A patient with a TytoCare device in his or her home, whether furnished by a healthcare provider or purchased at a retail store, pairs it to his or her phone to stream data to the TytoCare platform. As it feeds video and sound back to the licensed physician via the TytoCare platform, the in-home device can also serve as a thermometer to take temperature readings, a stethoscope to listen to the heart, lungs, and abdomen, and an otoscope to inspect the ear canals.

The transition to 5G cellular technology will only improve the level of care TytoCare can provide. 5G will allow for even higher-quality telemedicine interactions between doctor and patient. More video, with higher resolution, will yield better diagnoses. Doctors will be more easily able to collaborate, viewing the same images simultaneously, in the same high quality. And the increased data flow enabled by 5G will permit TytoCare to implement even more AI processing, allowing for more powerful machine-aided diagnostics. Ultimately, 5G’s ability to transmit more data with lower latency should mean TytoCare can offer better service with a less expensive device.

photo credit: TytoCare

AI helps the examining physician direct the patient in performing an exam. Much like the mobile-deposit feature on your bank’s mobile app that recognizes when a check is properly aligned within the frame of your phone’s camera, TytoCare’s AI guides the patient toward getting the right view, from the correct angle, of a sore throat or aching ear, for example. Machine learning also helps the physician to recognize abnormalities in that throat or ear, leveraging anonymized diagnostic data stored on TytoCare’s platform to make diagnoses faster and more accurate.

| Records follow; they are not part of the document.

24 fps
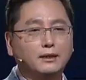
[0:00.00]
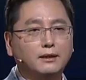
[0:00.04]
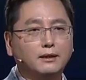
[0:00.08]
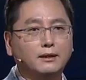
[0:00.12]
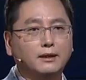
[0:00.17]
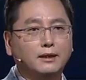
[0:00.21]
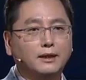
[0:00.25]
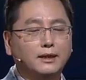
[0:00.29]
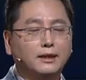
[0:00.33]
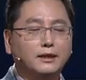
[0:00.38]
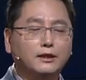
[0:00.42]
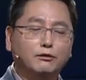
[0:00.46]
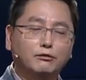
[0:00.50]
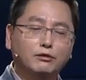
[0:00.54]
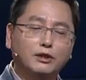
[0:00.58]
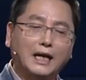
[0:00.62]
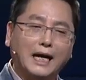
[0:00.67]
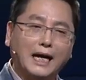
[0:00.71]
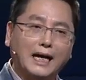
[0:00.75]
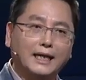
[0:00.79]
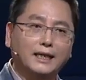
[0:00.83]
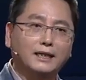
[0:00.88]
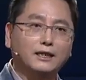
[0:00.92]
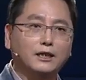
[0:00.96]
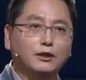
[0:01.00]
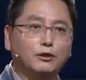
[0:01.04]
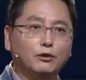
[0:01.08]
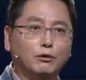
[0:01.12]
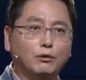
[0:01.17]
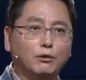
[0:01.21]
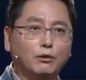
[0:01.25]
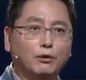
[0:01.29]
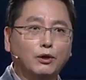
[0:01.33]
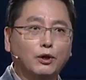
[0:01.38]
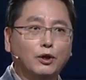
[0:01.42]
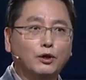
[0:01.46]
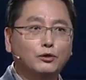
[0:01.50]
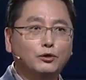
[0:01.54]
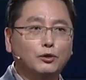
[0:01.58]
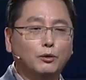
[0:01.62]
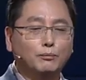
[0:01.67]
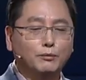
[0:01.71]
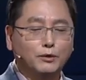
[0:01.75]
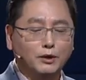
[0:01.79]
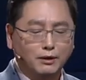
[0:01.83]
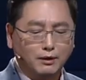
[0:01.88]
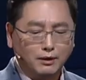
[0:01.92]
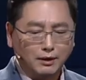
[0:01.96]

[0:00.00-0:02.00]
those numbers only.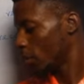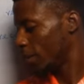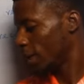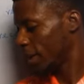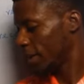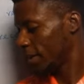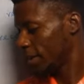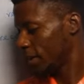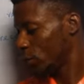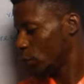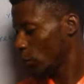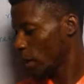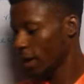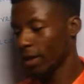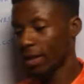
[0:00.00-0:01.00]
places
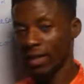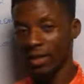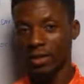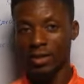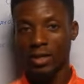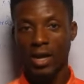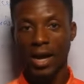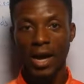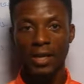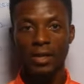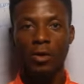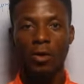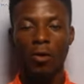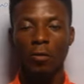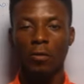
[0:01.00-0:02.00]
where this
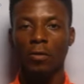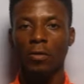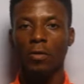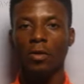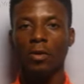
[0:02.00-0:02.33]
kind of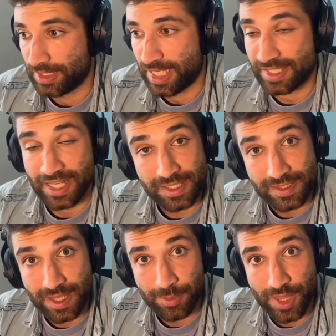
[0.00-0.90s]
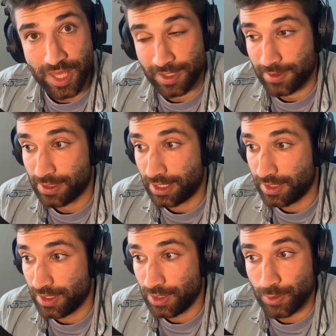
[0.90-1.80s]
As a next step, then
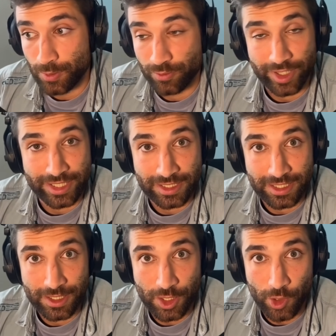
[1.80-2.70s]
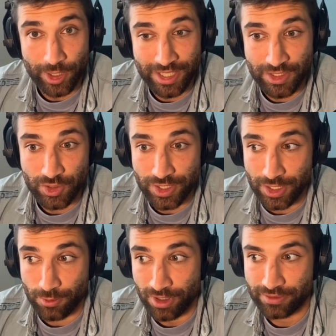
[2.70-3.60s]
you finally go into
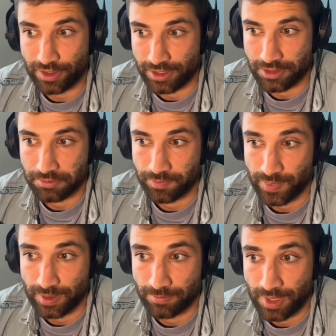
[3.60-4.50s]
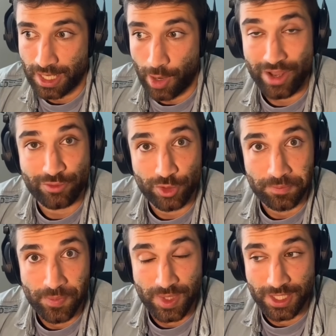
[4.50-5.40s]
the rough cut.
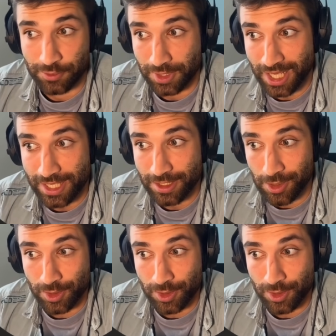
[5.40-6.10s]
However, if you like, youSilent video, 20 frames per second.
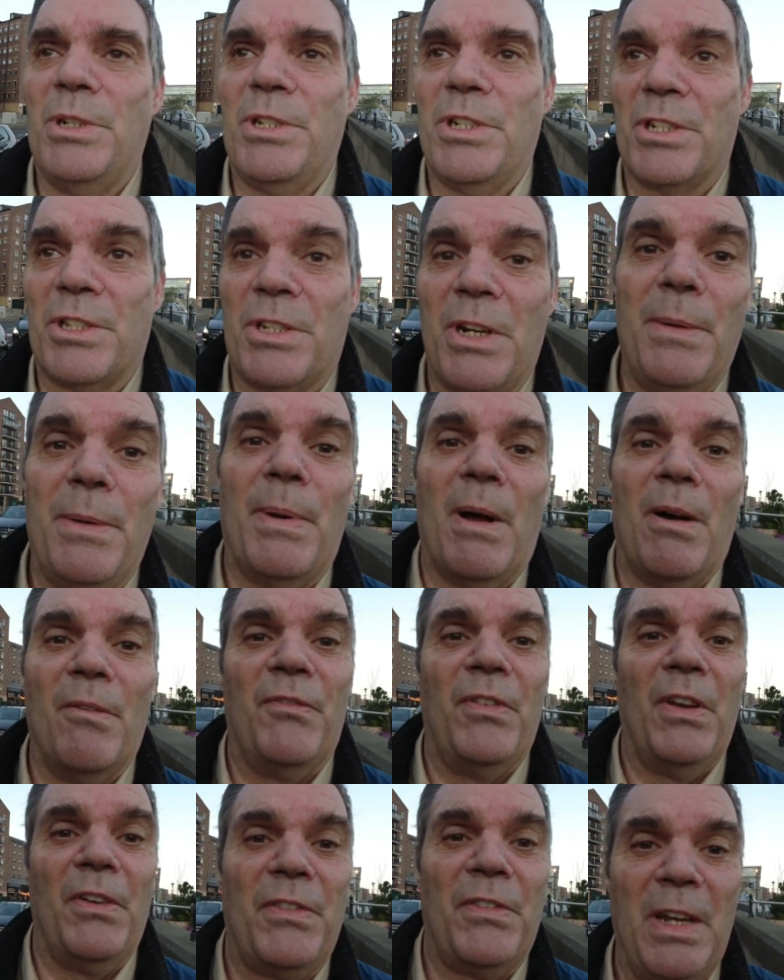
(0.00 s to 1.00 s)
which is
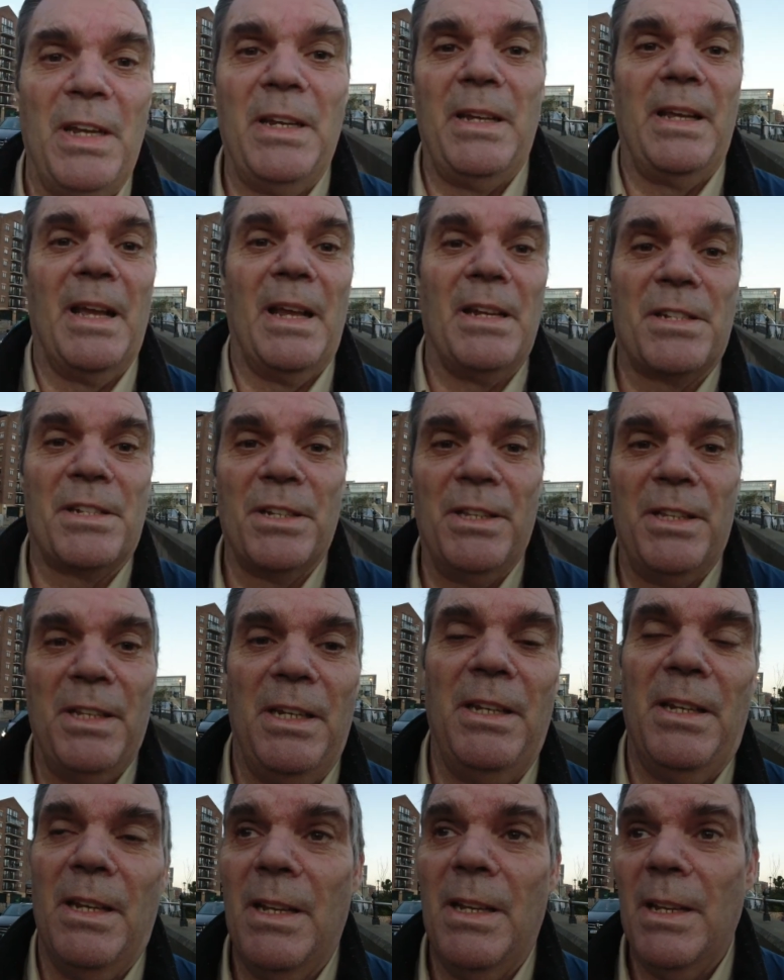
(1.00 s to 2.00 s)
£3.50 to get to
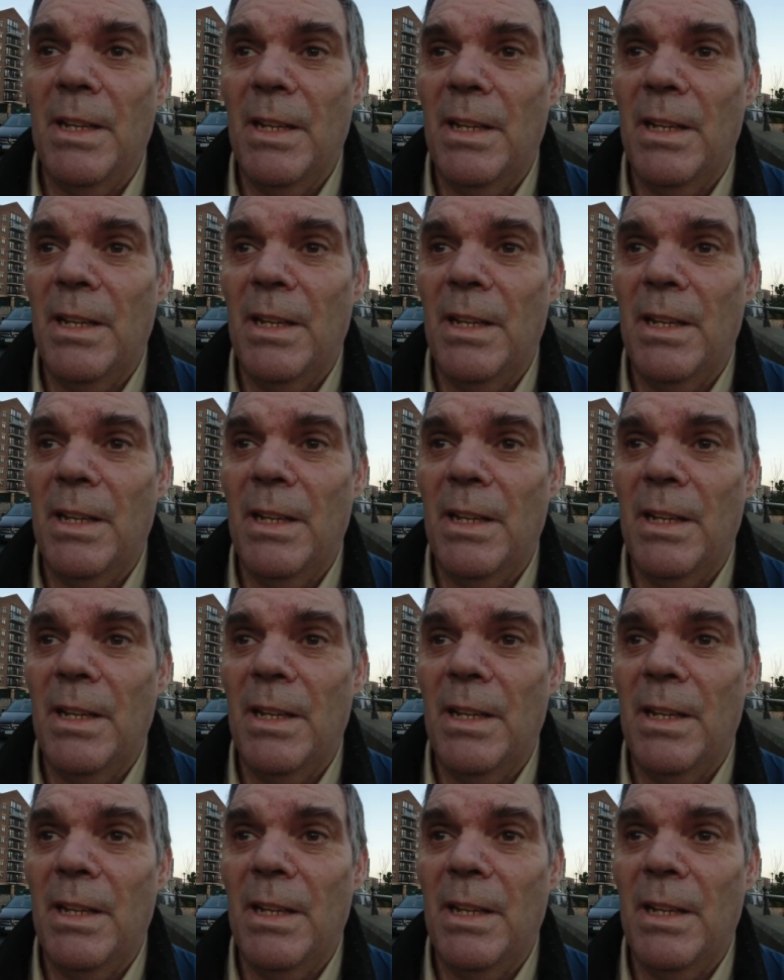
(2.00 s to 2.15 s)
theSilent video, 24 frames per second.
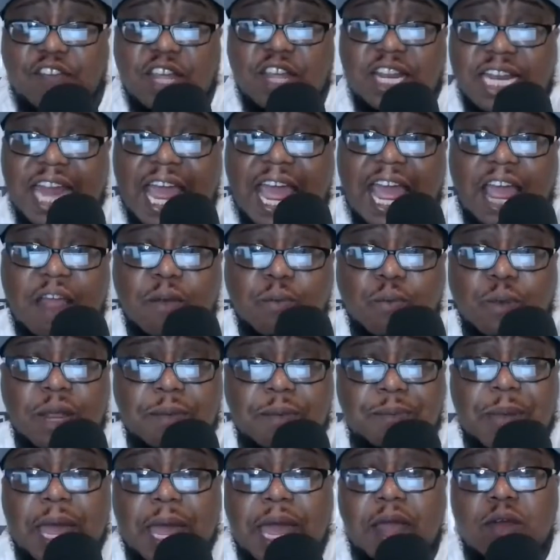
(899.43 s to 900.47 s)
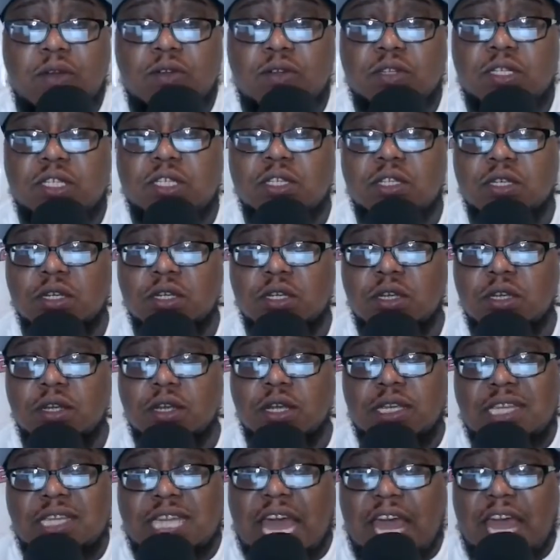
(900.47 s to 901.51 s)
you 9 rebounds,
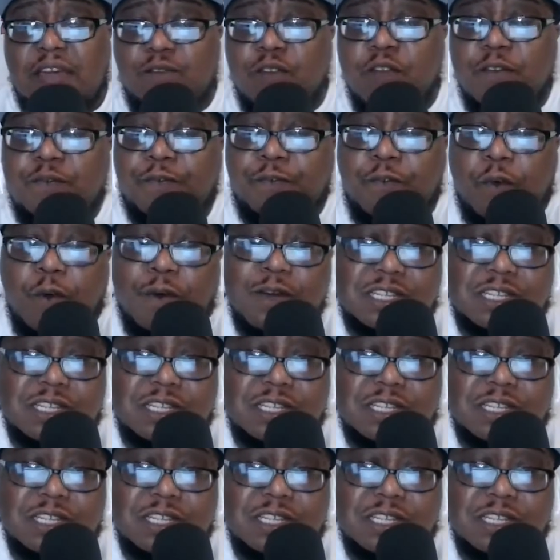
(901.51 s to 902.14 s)
gave you 4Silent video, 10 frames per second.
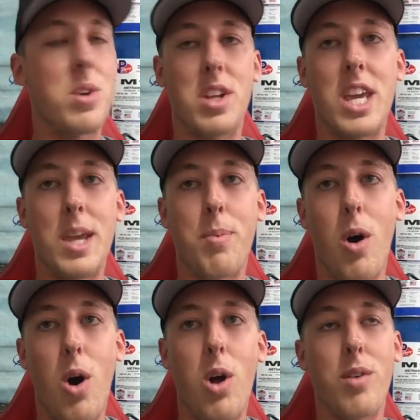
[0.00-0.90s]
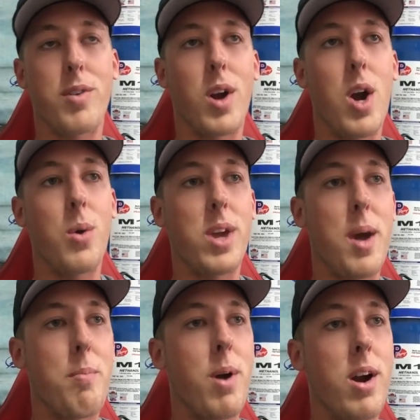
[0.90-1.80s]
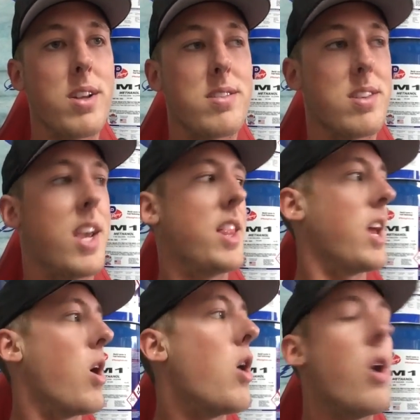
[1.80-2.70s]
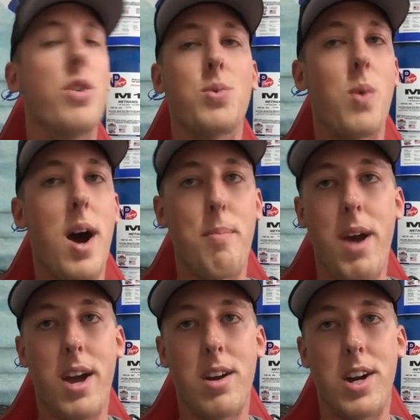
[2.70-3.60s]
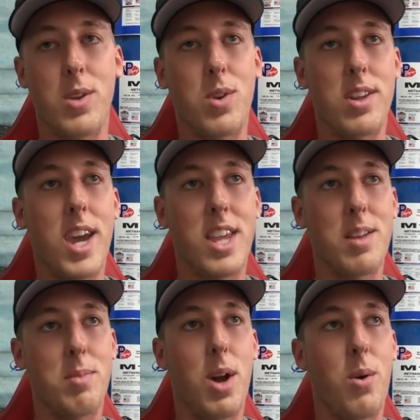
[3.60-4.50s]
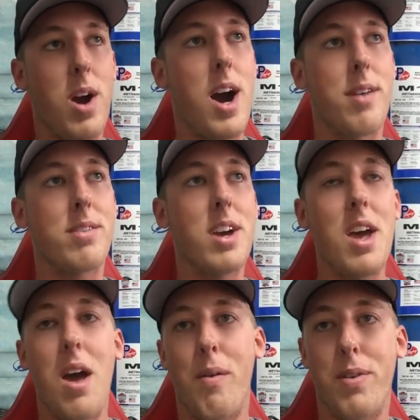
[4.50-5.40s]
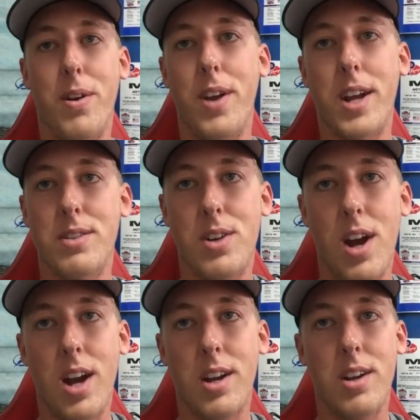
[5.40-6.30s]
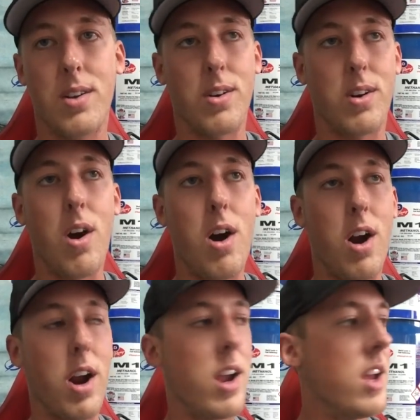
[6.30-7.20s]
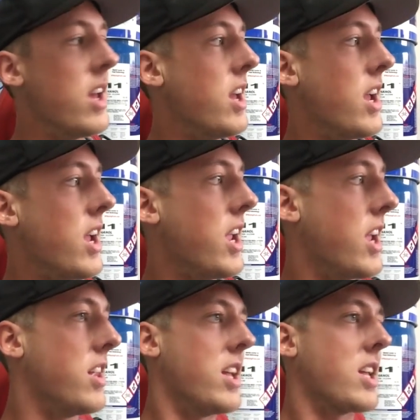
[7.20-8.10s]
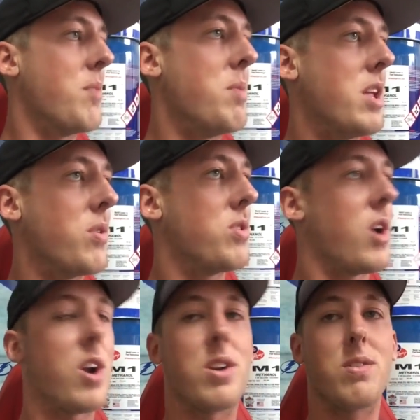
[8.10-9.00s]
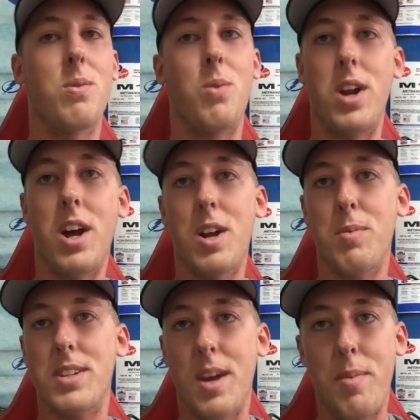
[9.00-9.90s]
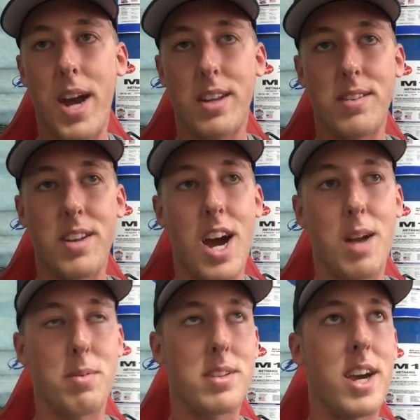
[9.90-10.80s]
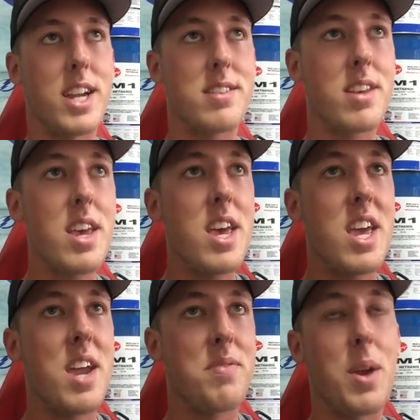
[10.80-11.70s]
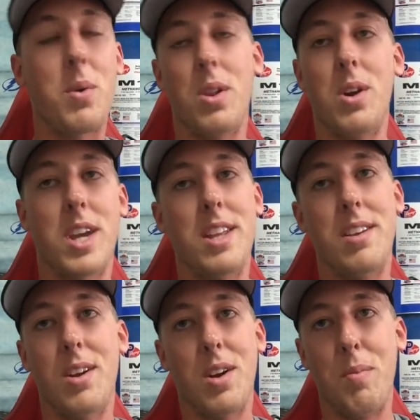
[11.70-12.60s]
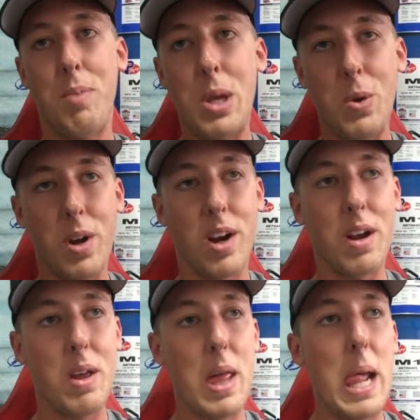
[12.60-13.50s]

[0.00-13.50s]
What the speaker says: you can keep all of your OEM parts and they all swap back on. You can take the blower off for your next truck or car, and it can be turned 100% back to stock, besides if they were to look into your computer.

This technology isn’t designed to compete with the existing healthcare players like Amwell, Doctor On Demand, or Teladoc Health. Instead, TytoCare aims to complement the work done by doctors, hospitals, and telehealth providers. In 2019 alone, it served thousands of patients in more than 200,000 visits. And the demand is growing.

During this crisis, hospitals are sending patients with COVID-19 symptoms home with a TytoCare device, so they can be monitored without the need to return to the ER. Parents are buying TytoCare devices at retailers, so they can get their kids regular care without exposing them to risk. All of them are seeing how much easier it is to see a doctor without leaving their homes.

They realize this is a better way to provide primary care, and they’re not going back. Telehealth is here to stay.